Ist der Brand­herd aus­ge­macht, bieten sich je nach Posi­tio­nie­rung der elek­tro­ni­schen Daten­ver­ar­bei­tungs­an­lage der Ein­satz unter­schied­li­cher Löschmittel an. Grundsätzlich ist zu vorab zu klären, ob sich im glei­chen Raum Men­schen befinden oder ob sich der Rechner in einem sepa­raten Zimmer befindet. Letz­teres kann bei­spiels­weise bei der elek­tro­ni­schen Steue­rung von Fer­ti­gungs­an­lagen zutreffen. Ist sicher­ge­stellt, dass alle Per­sonen vor der Frei­set­zung des Löschmit­tels den EDV-Raum sicher ver­lassen können, kann Koh­lensäure (Koh­len­di­oxid CO2) als Löschmittel ein­ge­setzt werden. Als Gas kommt dieses Pro­dukt in der Natur vor und ist ein wich­tiger Bau­stein des orga­ni­schen Lebens. Es ist farb- und geruchlos und geht fast keine Ver­bin­dungen mit anderen Stoffen ein.

Löschwir­kung durch Sau­er­stoff­verdrängung

Die Löschwir­kung der Koh­lensäure beruht auf der Verdrängung des Sau­er­stoffes. Nor­ma­ler­weise beträgt der Sau­er­stoff­an­teil in der Umge­bungs­luft rund 21 Vol.%. Durch Zugabe - die Brandschützer spre­chen vom "Fluten" - Koh­len­di­oxid wird dieser Wert auf weniger als 15 Vol. % abge­senkt, das Feuer erlischt. Aller­dings ist CO2 in löschfähiger Kon­zen­tra­tion für den Men­schen lebensgefährend und erfor­dert geeig­nete Schutzmaßnahmen, damit alle Per­sonen den zu flu­tenden Raum recht­zeitig ver­lassen.

Koh­len­di­oxid-Feuerlöscher können unter Umständen die auto­ma­ti­schen Löschan­lagen ergänzen. Sie sind für den spon­tanen Lösch­an­griff bestimmt und des­halb an zen­traler Stelle gut sichtbar und leicht zugänglich anzu­bringen.
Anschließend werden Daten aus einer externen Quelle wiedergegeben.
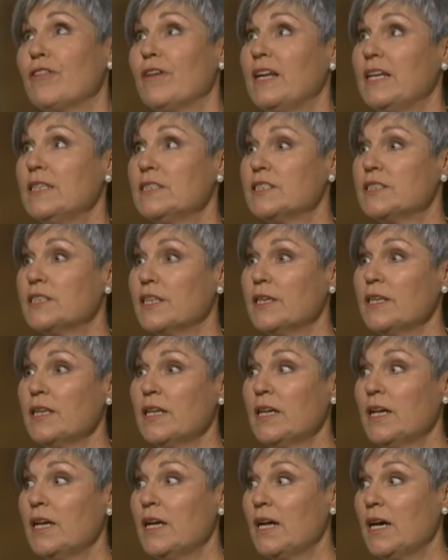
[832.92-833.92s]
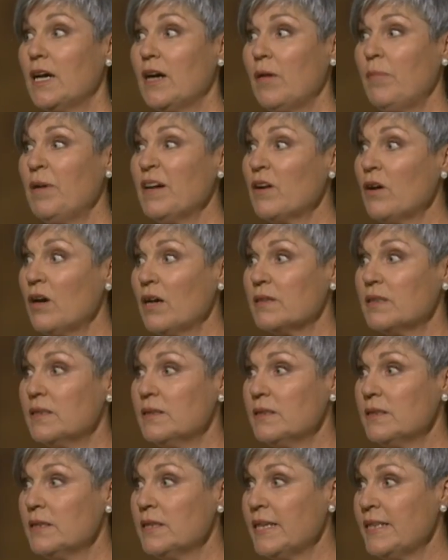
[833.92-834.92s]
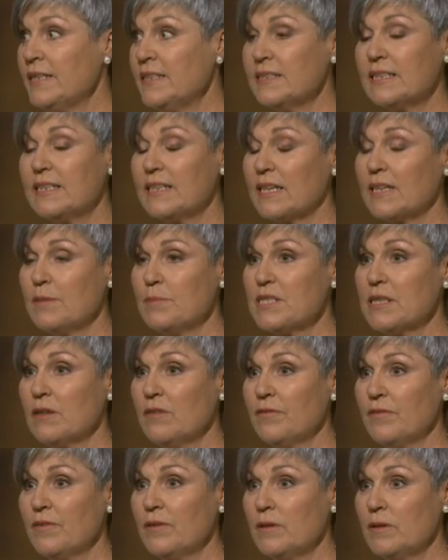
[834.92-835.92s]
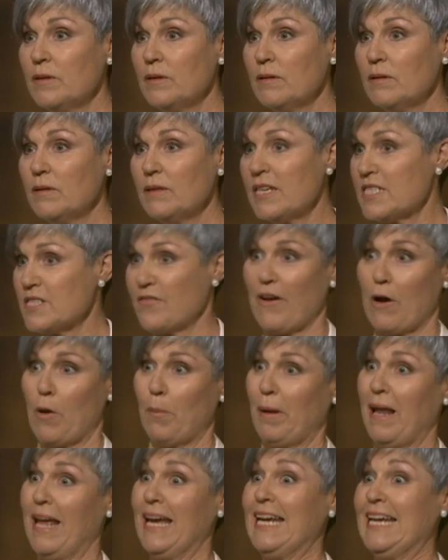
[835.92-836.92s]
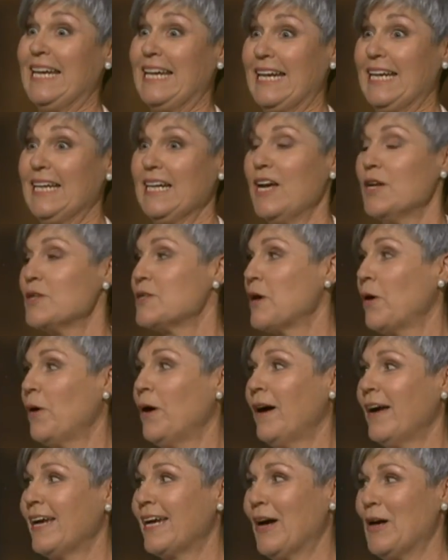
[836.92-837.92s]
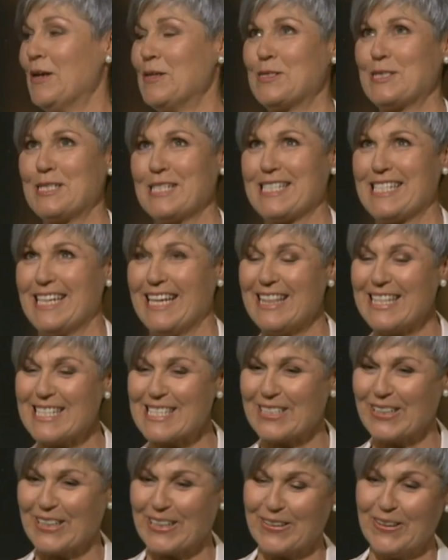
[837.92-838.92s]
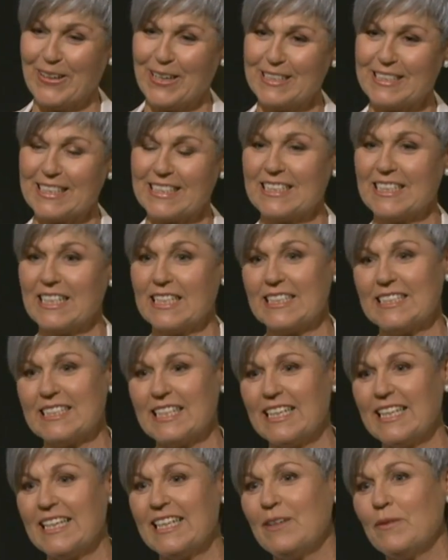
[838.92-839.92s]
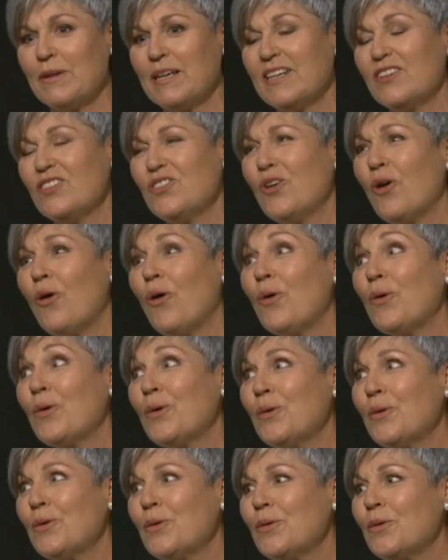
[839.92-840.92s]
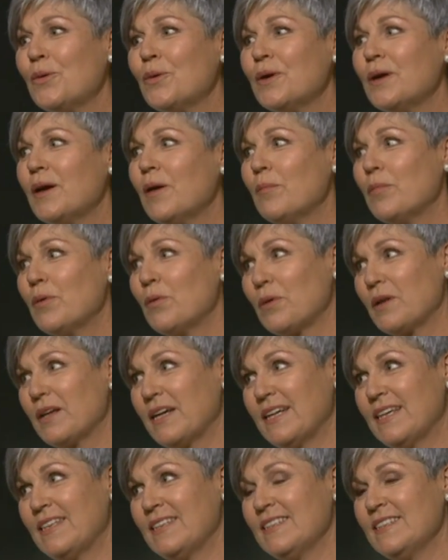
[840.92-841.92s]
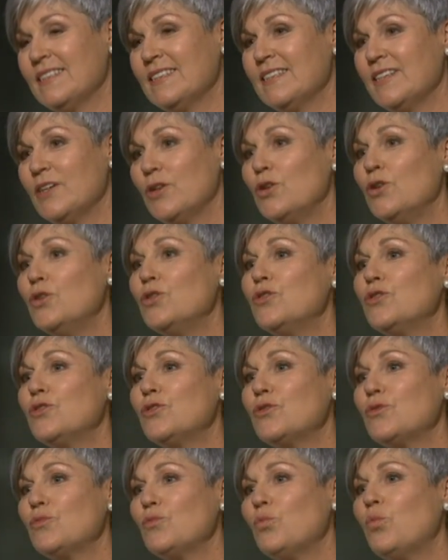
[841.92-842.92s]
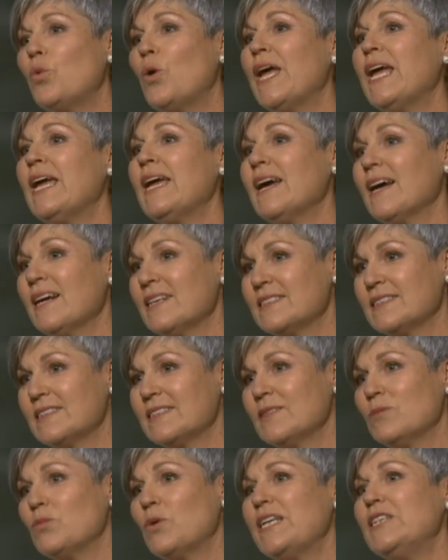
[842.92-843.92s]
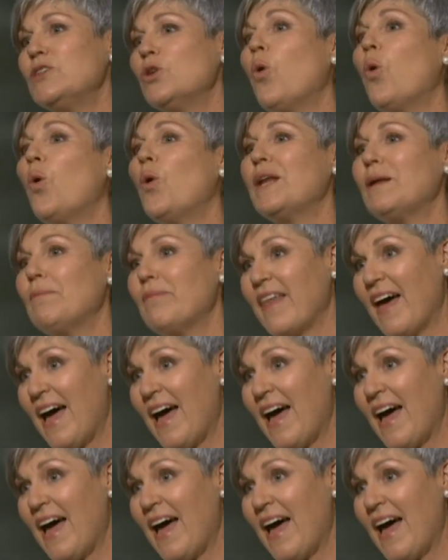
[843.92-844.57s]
for an instant. Oh my God, he didn't kill himself there's foul play here. So I goes to see the psychologist and I said, and he went, no, Pauline, you, we as we taught him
Per­so­nen­schutz hat Priorität

In vielen Fällen ist jedoch nicht aus­zu­schließen, dass sich Per­sonen im EDV-Raum auf­halten und dort arbeiten. In diesen Fällen bieten sich Inert­gase als Löschmittel an. Die Löschwir­kung beruht ähnlich wie bei CO2 auf dem Stick­ef­fekt durch Verdrängung des Luft­sauer­stoffes unter­halb des für die Ver­bren­nung erfor­der­li­chen Grenz­wertes. Um Gefährdungen für Men­schen weit­ge­hend aus­zu­schließen, besteht das Löschgas ent­weder aus Argon oder Stick­stoff oder aus einer Mischung beider Gase und gege­be­nen­falls aus einem kleinen Anteil CO2. Dieser Anteil an Koh­lensäure in der Atem­luft regt beim Men­schen eine Atmungs­ver­tie­fung an. Nach der Raum­flu­tung ergibt sich ein auf rund 11 Pro­zent redu­zierter Sau­er­stoff­an­teil und gege­be­nen­falls geringe Mengen CO2.
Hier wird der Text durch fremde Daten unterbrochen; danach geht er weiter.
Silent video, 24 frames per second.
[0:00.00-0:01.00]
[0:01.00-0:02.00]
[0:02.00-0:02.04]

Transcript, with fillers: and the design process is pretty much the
Intert­gase können sehr schnell geflutet werden, denn die Vor­warn­zeit beträgt nur ca. zehn Sekunden. Die akus­ti­sche und opti­sche War­nung soll Panik ver­hin­dern und die betrof­fenen Men­schen auf das Zischen des aus­tre­tenden Löschgases vor­be­reiten. Wenn­gleich die beschrie­benen Inert­gase keine direkte Per­so­nengefährdung dar­stellen, sollten alle Per­sonen den Raum ver­lassen, um Kon­takt mit schädli­chen Brand­fol­ge­pro­dukten wie zum Bei­spiel das extrem gif­tige Koh­len­mon­oxid (CO) zu ver­meiden.